The exercise of upgrading the encryption for a Geeq chain had independent value. It demonstrated the code is being written such that changing the encryption algorithm leaves the logic of all the validation checks intact. Put another way, the protocol works regardless of the encryption algorithm used.
Being able to provide a multi-chain environment with different key lengths over time is important because some algorithms take more computing resources. Some users may not want to pay the costs for those transactions, whereas highly sensitive information may require greater protection. As envisioned in Geeq’s White Paper, the dev team has shown that Geeq’s upgrade path is feasible.
Chain state view calculations added for v4.8
Geeq’s protocol is different from other protocols because it is a leaderless protocol. At Geeq, each independent node receives the same set of transactions and builds its own block. Each individual node is responsible for following the validation protocol exactly. Following protocol can only result in a single correct answer, so honest nodes will appear to have reached consensus even though they have done their work independently.
Geeq’s protocol does not depend on the standard assumptions of a sufficiently honest network that are required in order for Proof of Work, Proof of Stake, or Proof of Authority blockchain protocols to produce honest results, which results in far greater security.

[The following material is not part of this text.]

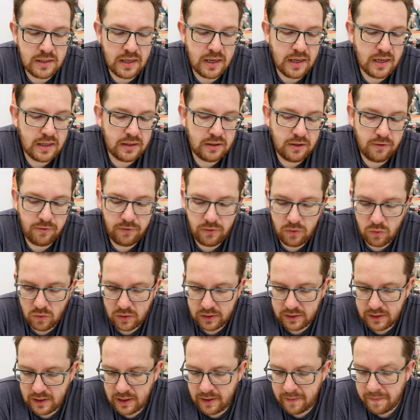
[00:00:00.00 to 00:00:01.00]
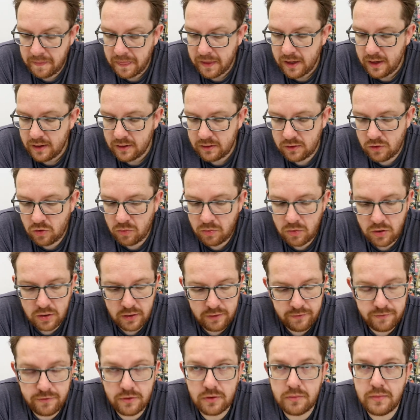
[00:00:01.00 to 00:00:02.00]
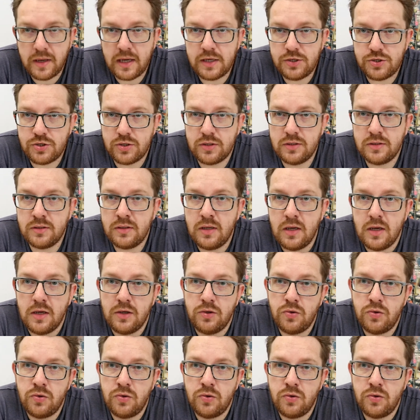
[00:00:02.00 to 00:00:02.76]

And if you want to know more information,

In April, the dev team began to implement code for a node to calculate its chain state view. If two nodes have different chain state views for the same block height, then it is immediately evident that at least one is wrong. This work provides the foundation for Geeq’s chain hash proofs of ancestry, proofs of validity, and durable proofs of inclusion.
Every node’s chain state view must include its calculation of the following merkle roots (for its own Block N):
- The Merkle Root for its Validation Block
- The Merkle Root for its Validation Ledger
- The Merkle Root for its Application Block
- The Merkle Root for its Application Ledger
These chain state views are then included in the content statement of each network actor in Block (N+1).
Work beginning on ecosystem update
Geeq maintains a blockchain instance for the community’s use, with its attestation app Geeq Data and the corresponding block explorer. The ecosystem is being updated so the apps will match v4.8. The team is testing the stability of the apps – if you use them and encounter a bug, please report it to the Service Desk!
Network actor deletion function complete
The network actor records are required to keep track of which nodes are present in the network at any given time. The team successfully deleted servers both logically and physically in v4.8.
We hope you enjoyed reading and, as always, thank you for your support!